As I wrote before, I took a month to study for Step 2. This was wholly unnecessary and primarily allowed me to work my way through two sci-fi books, catch the 5:00 airing of Jeopardy! most days, and watch a sizeable percentage of the third season of Archer.
I also went to hang out in the emergency room one afternoon because my spidey-sense told me there was an abscess that needed draining.
I was right. It was gloriously disgusting.
Anyway. Many people, approximately 98% of whom are related to me and thus required to do so, have asked me how the test went. So here is a brief recap.
Ha ha. Brief. The first thing you should know is that Step 2 is an astounding NINE HOURS LONG. Nine hours! There are eight “blocks” of questions, with around 45-50 items in each block, and an hour’s worth of break time built in for you to allocate as you choose.
As I wrote before when explaining TTTSNBN, I had to repeat the fingerprinting and crotch-wanding exercise that I did before – every time I signed in and out of the room. The testing center had probably fifteen or twenty cubicles in it, full of people taking other tests far shorter than my own.
One thing I should note is that my eyes have started to go bad after seven LASIK-created years of 20/20 vision. I thus had to blow up the font on my screen to Jitterbug-sized, 48-point font just to be able to read without leaning forward on my elbows for the entire day and inducing an episode of torticollis. When anyone returned from a break, they’d walk down the row and see screens of normal-sized font before passing Nate’s Computer, which had a question in huge letters asking,
“What is the most likely cause of this patient’s penis ulcer?”
Of course there was an accompanying 300%-zoomed in picture. I will spare you this picture here, although mostly to avoid being filtered from Google search results.
I don’t remember much about the actual test, chiefly because it was so long that by the time I hit the third section (remember, of eight) I stopped reading questions and was seeking out random buzzwords. I believe I answered “start a statin” (a cholesterol medication) for a question asking about a patient with an infected eyeball.
I believe, in retrospect, that was incorrect.
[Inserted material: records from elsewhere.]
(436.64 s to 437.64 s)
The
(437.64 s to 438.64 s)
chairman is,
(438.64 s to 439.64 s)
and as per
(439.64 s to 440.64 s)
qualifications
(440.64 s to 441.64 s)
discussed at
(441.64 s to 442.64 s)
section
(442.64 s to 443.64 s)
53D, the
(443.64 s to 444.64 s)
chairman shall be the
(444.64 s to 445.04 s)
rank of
That said, the test was essentially as expected – like an incredibly long shelf exam, similar to the one we take at the conclusion of each rotation during second year. It helped that, unlike TTTSNBN, the entirety of my medical future does not rest upon results from this test, probably because blatant money grabs are held in some circles to be less than ideal evaluative methods for residencies.
At one point, during a break I walked out of the building to get some fresh air and stood on the sidewalk, vacantly munching on an energy bar I had picked up on the way in that tasted vaguely like mulch. A random stranger – this is in Washington D.C., mind you, not exactly the friendliest place in the universe – stopped and asked me if I was okay because “you look like you’ve just come out of a war zone.”
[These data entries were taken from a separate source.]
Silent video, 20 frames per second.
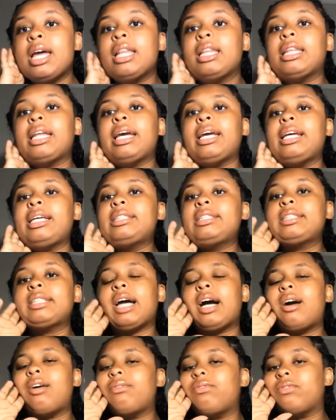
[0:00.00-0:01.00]
Like, it
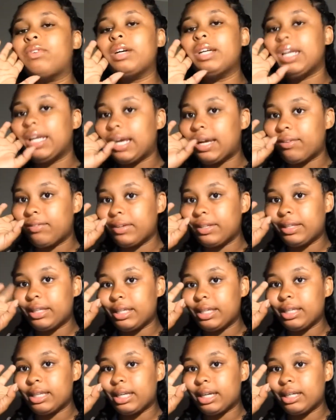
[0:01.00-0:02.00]
sound fun and
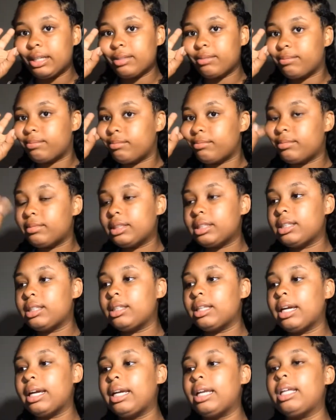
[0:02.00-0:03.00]
everything, like
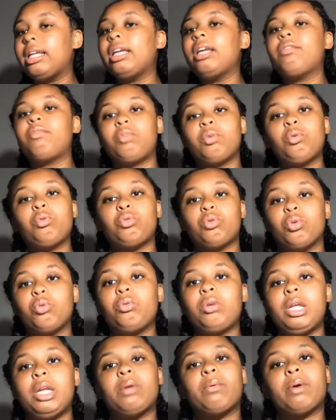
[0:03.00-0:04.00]
if you do
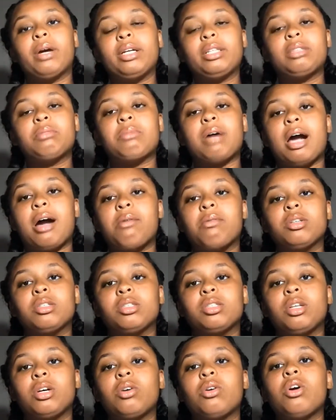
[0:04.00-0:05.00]
need to work them hours,
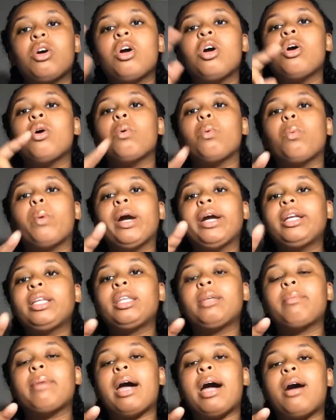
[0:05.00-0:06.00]
though, work
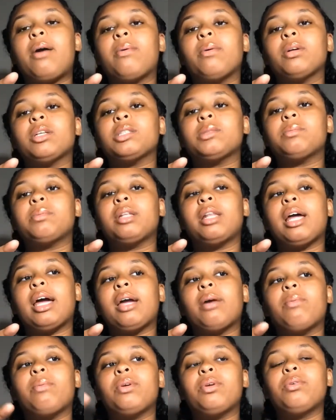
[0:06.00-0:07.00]
them hours. But,
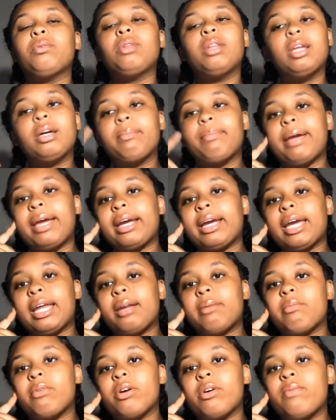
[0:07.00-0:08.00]
like, when you look back at
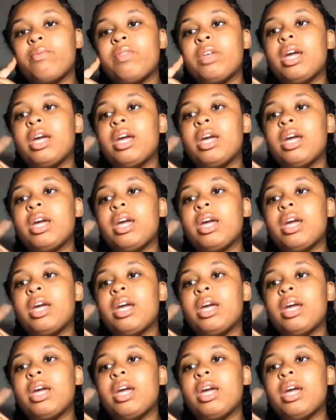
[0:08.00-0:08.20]
it, bro,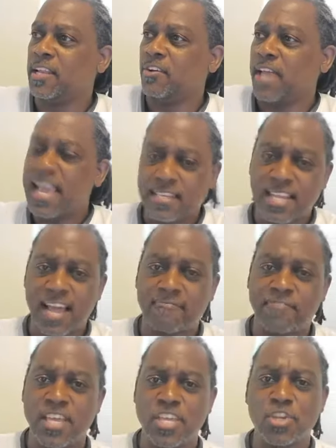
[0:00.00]
HIV,
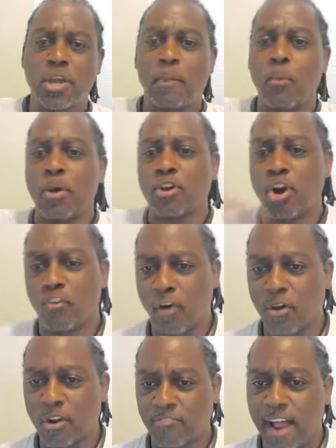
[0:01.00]
you come up with
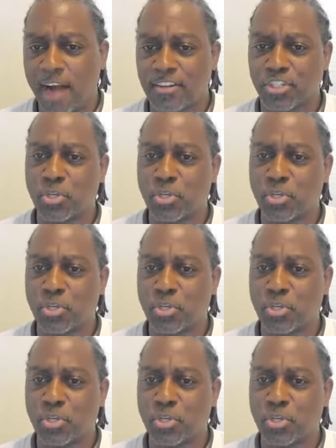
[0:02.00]
coronavirus,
I smiled and nodded politely and babbled something incoherent about Turner Syndrome.
(There was, unbelievably, no Turner Syndrome questions on my exam. This, of course, represents my stone cold guarantee that I missed at least 1 question about Turner Syndrome on the exam.)
By the time I reached Block 8, I was clicking through questions with my chin resting on the table. I couldn’t really read the questions anyway and mostly checked random boxes through the last twenty questions or so.
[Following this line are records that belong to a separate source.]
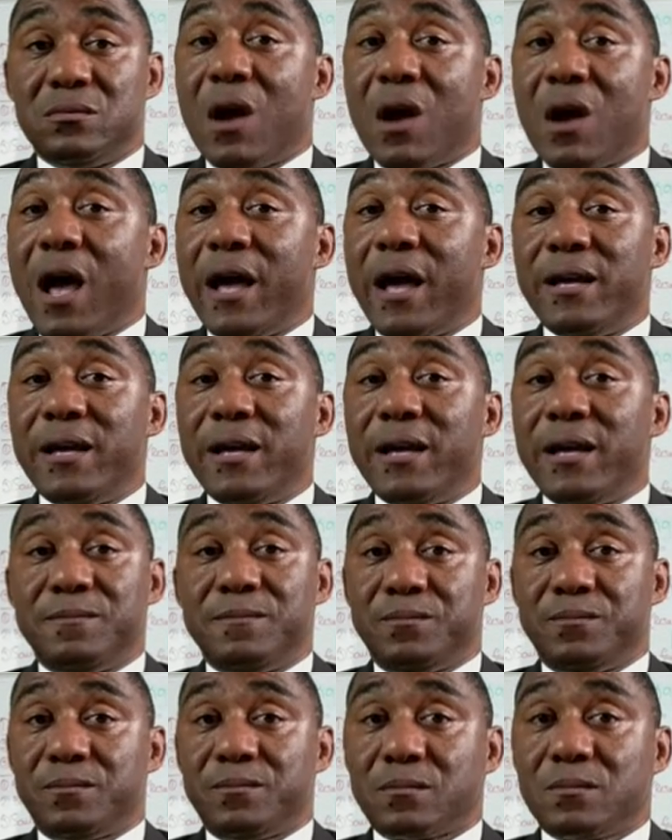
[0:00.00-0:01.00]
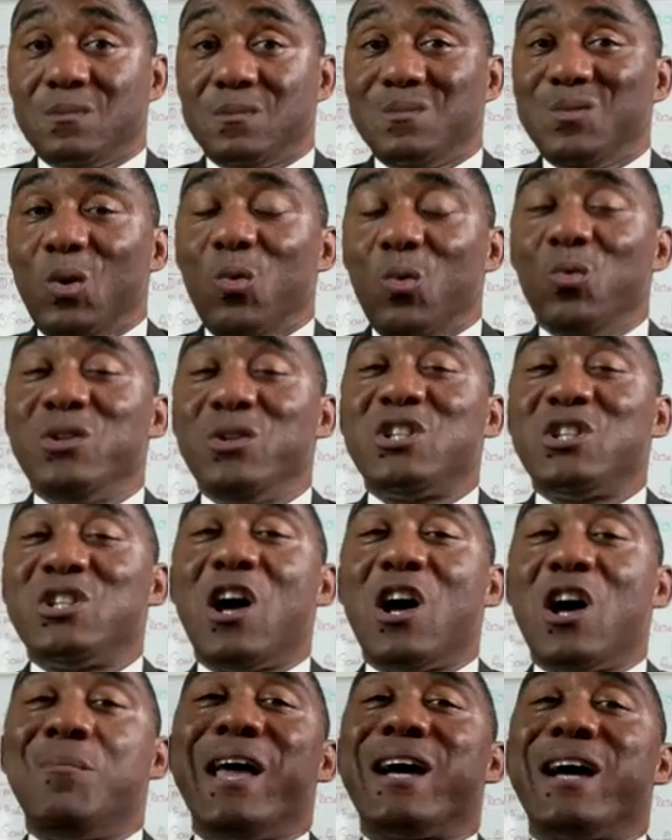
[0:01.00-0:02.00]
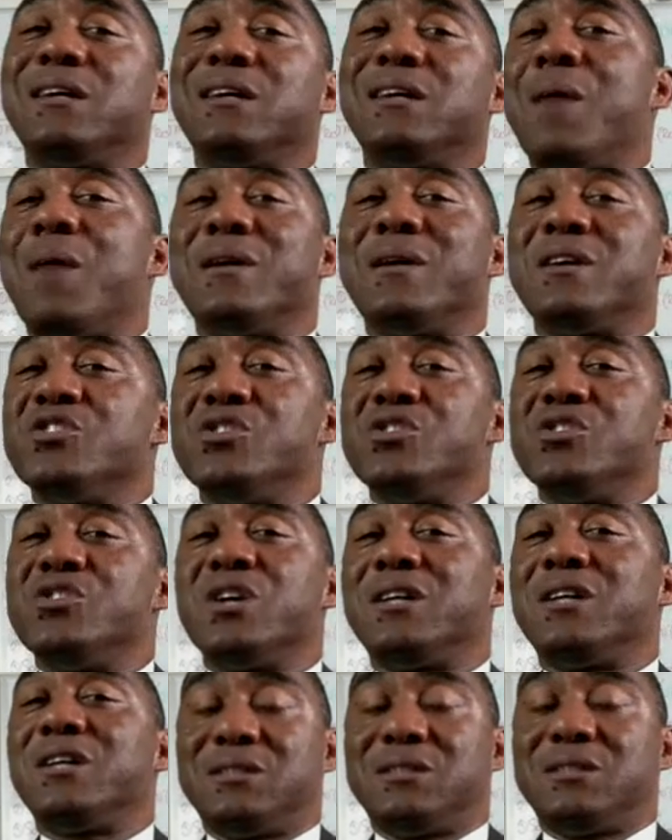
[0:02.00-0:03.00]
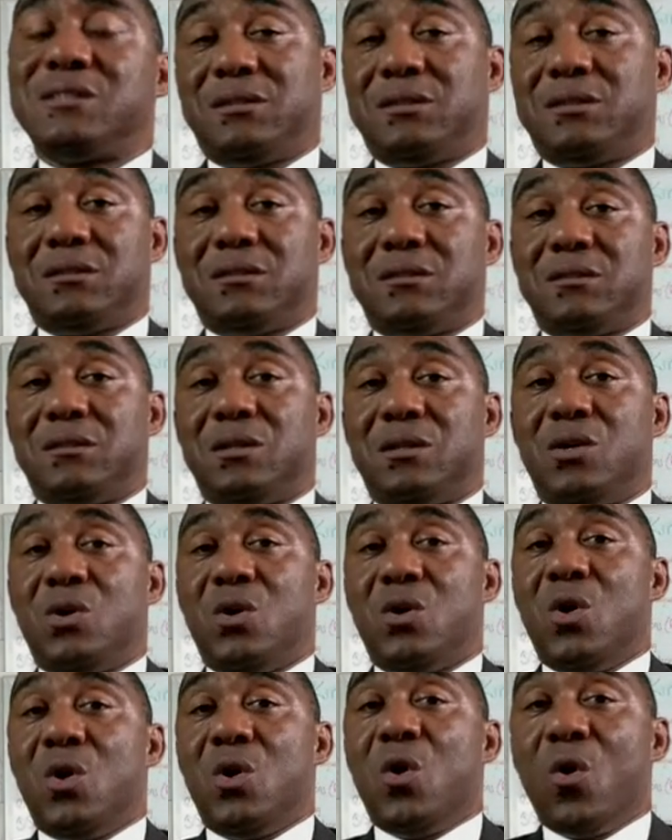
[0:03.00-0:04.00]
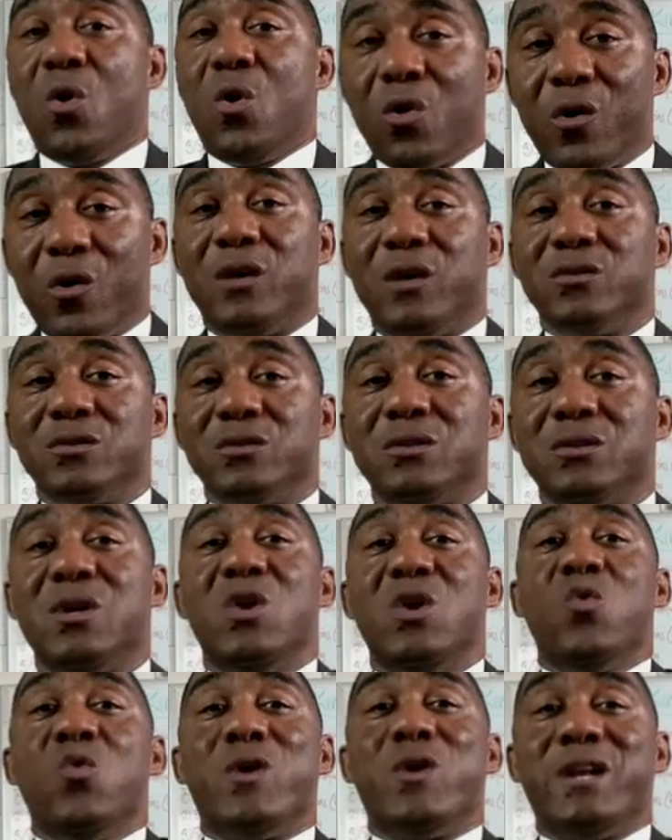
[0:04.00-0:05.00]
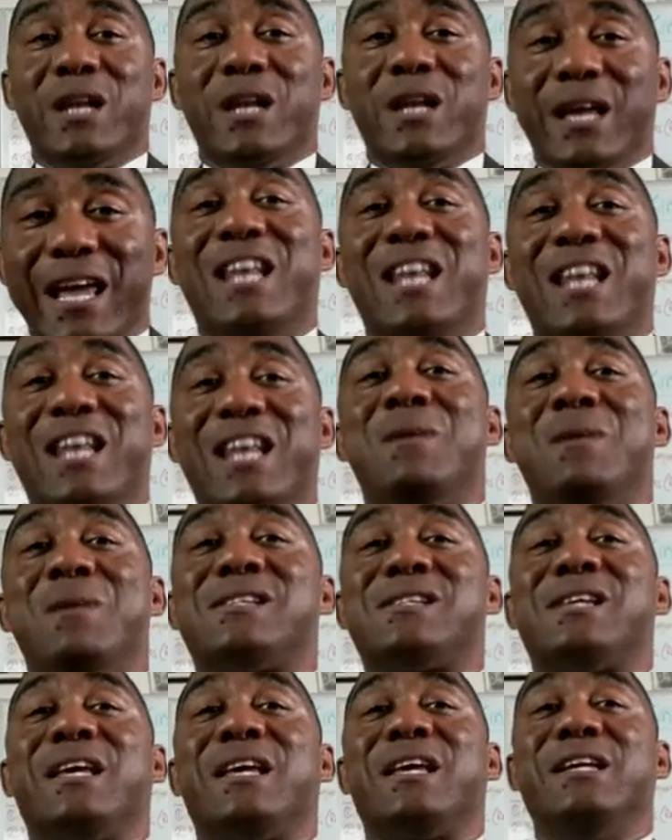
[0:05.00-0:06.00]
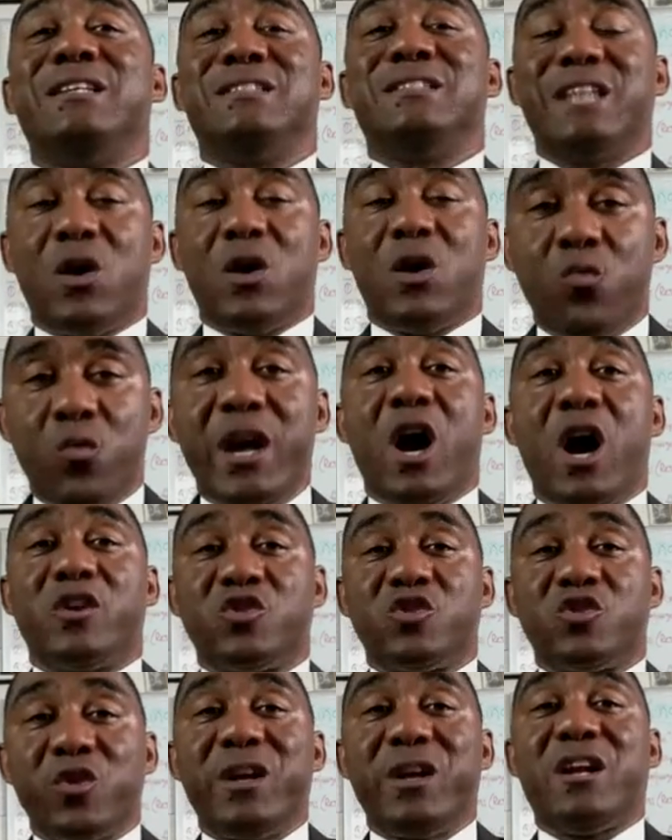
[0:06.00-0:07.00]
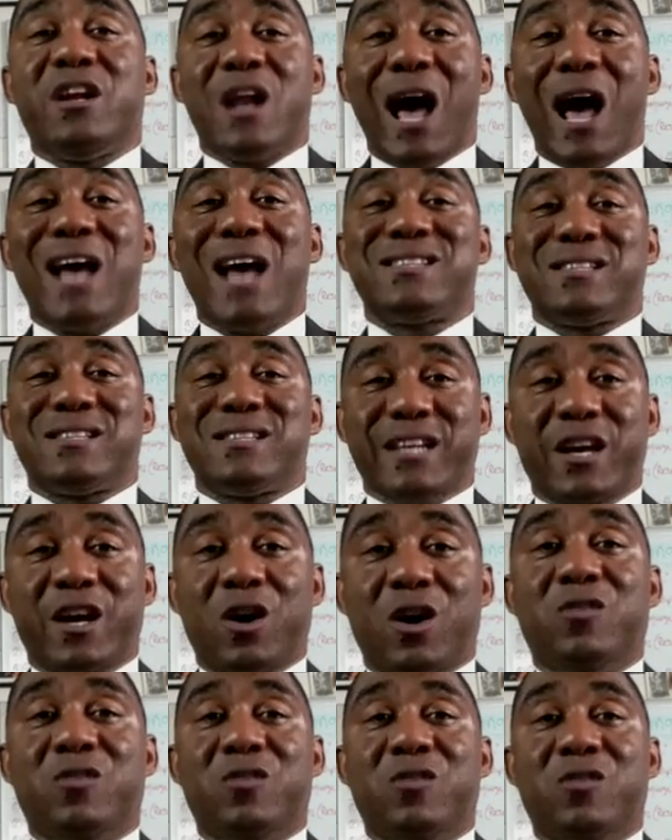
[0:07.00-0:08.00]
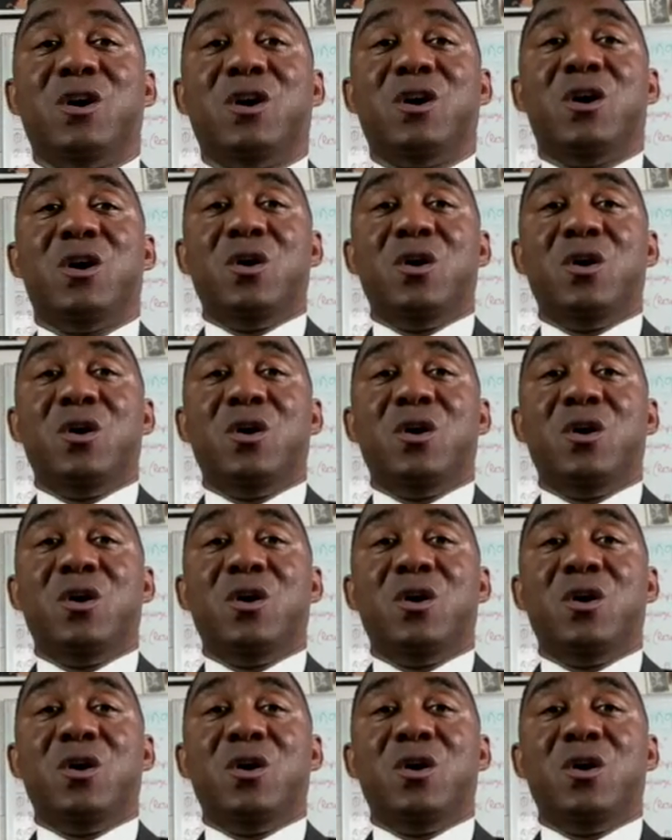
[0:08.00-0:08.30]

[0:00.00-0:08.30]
Right? We're talking about economic justice or else. When the enemy sees that we are treating ourselves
When you finish the exam, you can’t even leave yet – the USMLE* requires that you fill out a survey about the test.
*(all hail USMLE! praised be to Them, Terminators of the Test Irregularity, Champions of the Copyright, King of the North America, all hail USMLE! please don’t fail me on step 2)
Obviously a survey is the absolute last thing I would want to do, besides possibly another block of questions. I checked all of the required boxes and wrote in to the free text boxes, “I hate you.”
Quality improve that. Ha.
I went home, ate a steak, drank a beer, and was asleep by 8pm. I slept thirteen hours and woke up with no memory of the previous 24.
One last thing: When I was checking out (and getting crotch wanded one blessedly final time), I asked the proctor what the longest test they administered was. His response: “The USMLE Step 3.”